At the same time, I said to Ken as were making our way through the throngs of drunken tourists and I was keeping and eye on his footing, I thought the main conspiracy lied not in the mafia’s involvement or the military industrial complex’s goal to escalate the war in Vietnam; but in the way the CIA tried to bury the fact that Oswald had worked as an informant for them for many years —the fact Langley hadn’t raised the alarm bells when Oswald visited the Cuban embassy in Mexico to let them know of his plans to kill Kennedy (something the Mexican government informed their American partners of) was to me more telling than all the speculation involving magic bullets and second gunmen hiding behind the mythic Grassy Knoll.

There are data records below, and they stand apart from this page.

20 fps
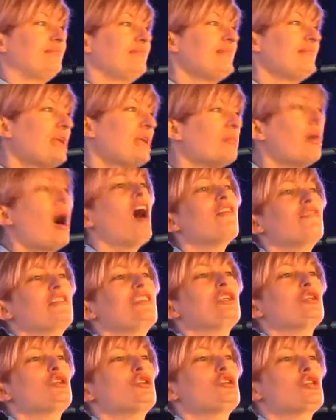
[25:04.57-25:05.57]
But I
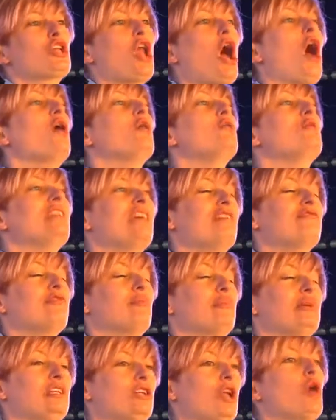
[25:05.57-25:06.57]
think you should only ever
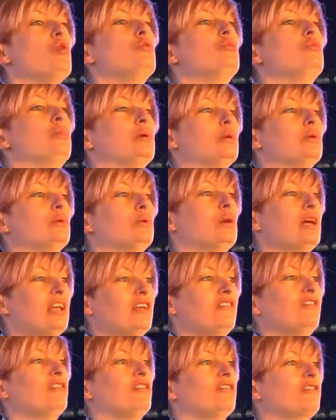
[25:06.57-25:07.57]
be noble
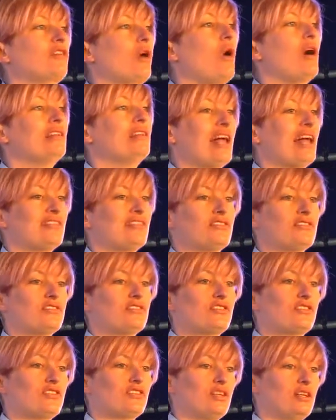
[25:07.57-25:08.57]
if you've got a
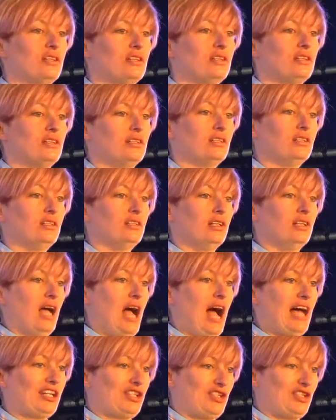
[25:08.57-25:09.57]
lance
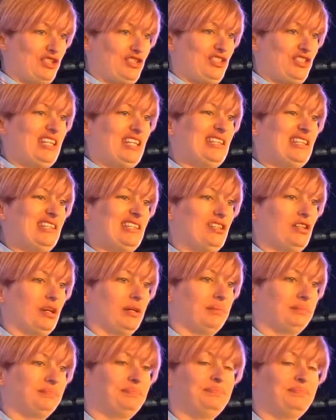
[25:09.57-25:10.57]
and a steed.
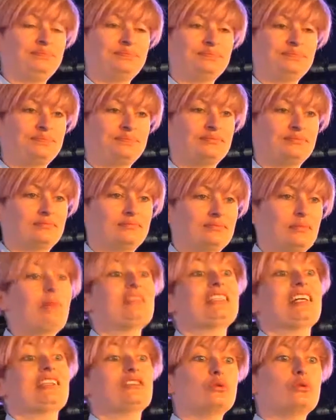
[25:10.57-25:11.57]
My
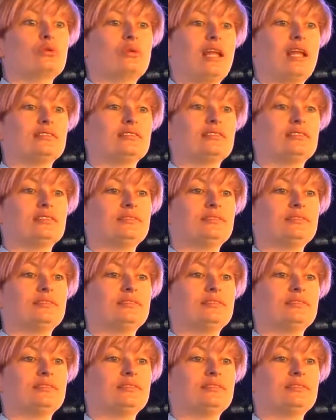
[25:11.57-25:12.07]
dad's called Lance.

Ken just listened to me politely as I did most of the talking. I’m sure he could have raised 15 different points to refute my naïve assumptions before we even had had a chance to reach our restaurant and sit at a table, but instead he just kept quiet. Maybe he was feeling tired from the long walk, but I instead prefer to believe this veteran truth seeker knew the best lesson he could give to this rookie Mexican researcher, was to let him find his own answers.

The next morning the whole group went on a road trip to visit the Metairie Cemetery, where Jim Garrison is buried. Unlike the revelry of the night before, there was a palpable solemnity and —dare I say— sacredness to the experience, when our little band of Fortean friends arrived to the headstone marking the final resting place of the man who took it upon himself to uncover the truth about one of the more defining moments in XXth century’s history —and paid the price for it.

Kenn sitting at Garrison’s tomb, explaining something to our group (at the risk of sounding excessively romantic, he almost looks like Plato or Aristotle addressing a group of Greek students gathered around the tomb of Socrates).
A copy of the fliers Oswald was handing down in New Orleans during the summer of 1963, left by our group as a little memento at Garrison’s tombstone

Garrison’s tomb is very discreet and unassuming. Aside from us, there were no other visitors taking pictures. In a hundred years, perhaps barely anyone will remember or care about who he was and what he tried to do. But I am willing to predict that there will still be a few curious individuals keeping their ears close to the ground, and learning about these deep socio-political currents which shape the outer surface of our reality in ways many of us can barely imagine.

And those individuals will have a huge debt of gratitude to Kenn Thomas. Whether they even realize it or not.   

From left to right: myself, Kenn, and my friend Carlos, posing behind Garrison’s tomb at Metairie Cemetery.